According to an analysis of the world’s 500 biggest publicly listed firms by Nicolas Véron and Thomas Philippon of Bruegel, a think-tank, Europe gave birth to just 12 new big companies between 1950 and 2007. America produced 52 in the same period (see chart 1). Europe has only three big new listed firms founded between 1975 and 2007. Of those, two were started in Britain or Ireland, which are closer to America in their attitude to enterprise than continental Europe. Europe’s big privately held firms, too, mostly date from before 1950, often a very long time before.
...Many aspiring entrepreneurs simply leave [Europe]. There are about 50,000 Germans in Silicon Valley, and an estimated 500 start-ups in the San Francisco Bay area with French founders. One of the things they find there is a freedom to fail. If your firm goes under in France, says Dan Serfaty, the French founder of Viadeo, a fast-growing business-networking website, you don’t get a second chance.
...If young firms are to survive near-terminal mistakes, or fluctuating demand, they need to be able to reduce staff costs quickly and cheaply when necessary. That is far harder in many European countries than elsewhere. The complexity and cost of firing people in Europe is a big concern for American venture capital, says Georges Karam, the chief executive of Sequans Communications, a French chipmaker for smartphones which went public on the New York Stock Exchange last year. A fund in Boston recently pulled its investment in a start-up which its French founder had intended to begin in America but then had to bring back to France for family reasons.
The cost of paying out large severance packages (six months of severance pay is typical even for very recent hires) can be a huge drain for a small company. “In San Francisco and in China, a communist country, I pay one to two months,” says a beleaguered French chief executive who does not want his name attached to such a sensitive subject. Big severance packages also make it much harder for start-ups to recruit the professional managers that can take them into the big league. Experienced executives are loth to forgo such reassuring goodies by resigning.

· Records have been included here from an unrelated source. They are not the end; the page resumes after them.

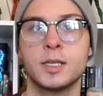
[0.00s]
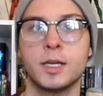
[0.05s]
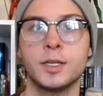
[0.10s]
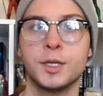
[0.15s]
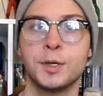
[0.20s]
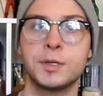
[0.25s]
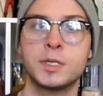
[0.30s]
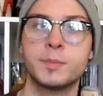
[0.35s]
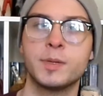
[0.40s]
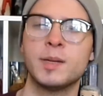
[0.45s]
I
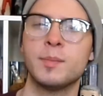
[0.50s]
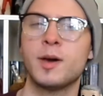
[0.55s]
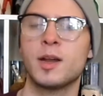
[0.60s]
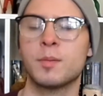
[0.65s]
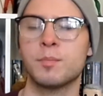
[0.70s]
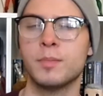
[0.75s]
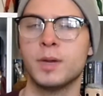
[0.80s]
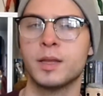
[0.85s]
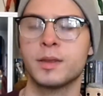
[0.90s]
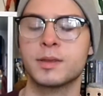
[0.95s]
know it's been about
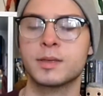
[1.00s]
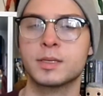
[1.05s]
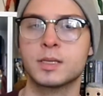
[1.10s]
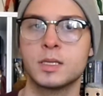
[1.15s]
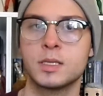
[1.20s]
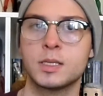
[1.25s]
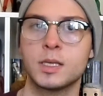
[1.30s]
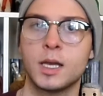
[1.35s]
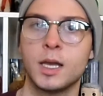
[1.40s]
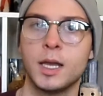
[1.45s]
a month
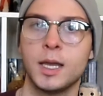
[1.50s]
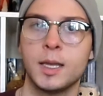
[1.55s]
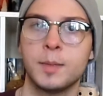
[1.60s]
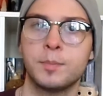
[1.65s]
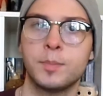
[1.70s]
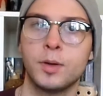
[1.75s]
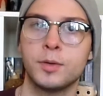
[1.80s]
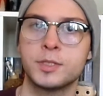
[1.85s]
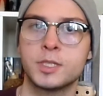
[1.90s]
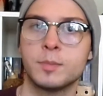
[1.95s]
since I
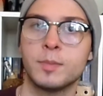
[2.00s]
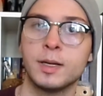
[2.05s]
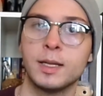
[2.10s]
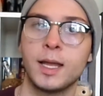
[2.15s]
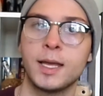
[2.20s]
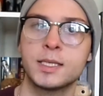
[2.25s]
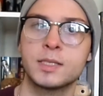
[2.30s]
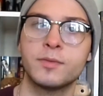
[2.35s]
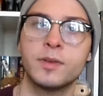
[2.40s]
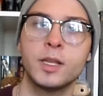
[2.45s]
posted my
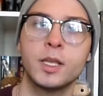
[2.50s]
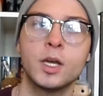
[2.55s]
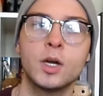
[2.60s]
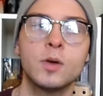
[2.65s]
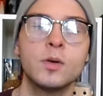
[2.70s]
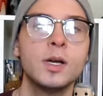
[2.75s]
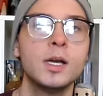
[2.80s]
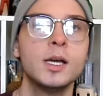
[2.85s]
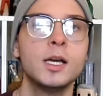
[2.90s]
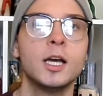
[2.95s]
last
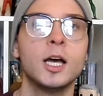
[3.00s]
video.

Anil de Mello, who started Mobuzz, a Spanish online-video firm, in 2005, watched his fledgling company implode with the onset of the financial crisis. He thought bankruptcy would give him a new start. But after business creditors were dealt with, Spanish social security pursued him for five more years to extract repayment of severance money it had paid to the firm’s employees on his behalf. Mr de Mello nearly gave up being an entrepreneur entirely. Instead he started his next company—devoted to bringing down roaming tariffs for mobile-phone users—in Switzerland, where the labour laws are less of a deterrent.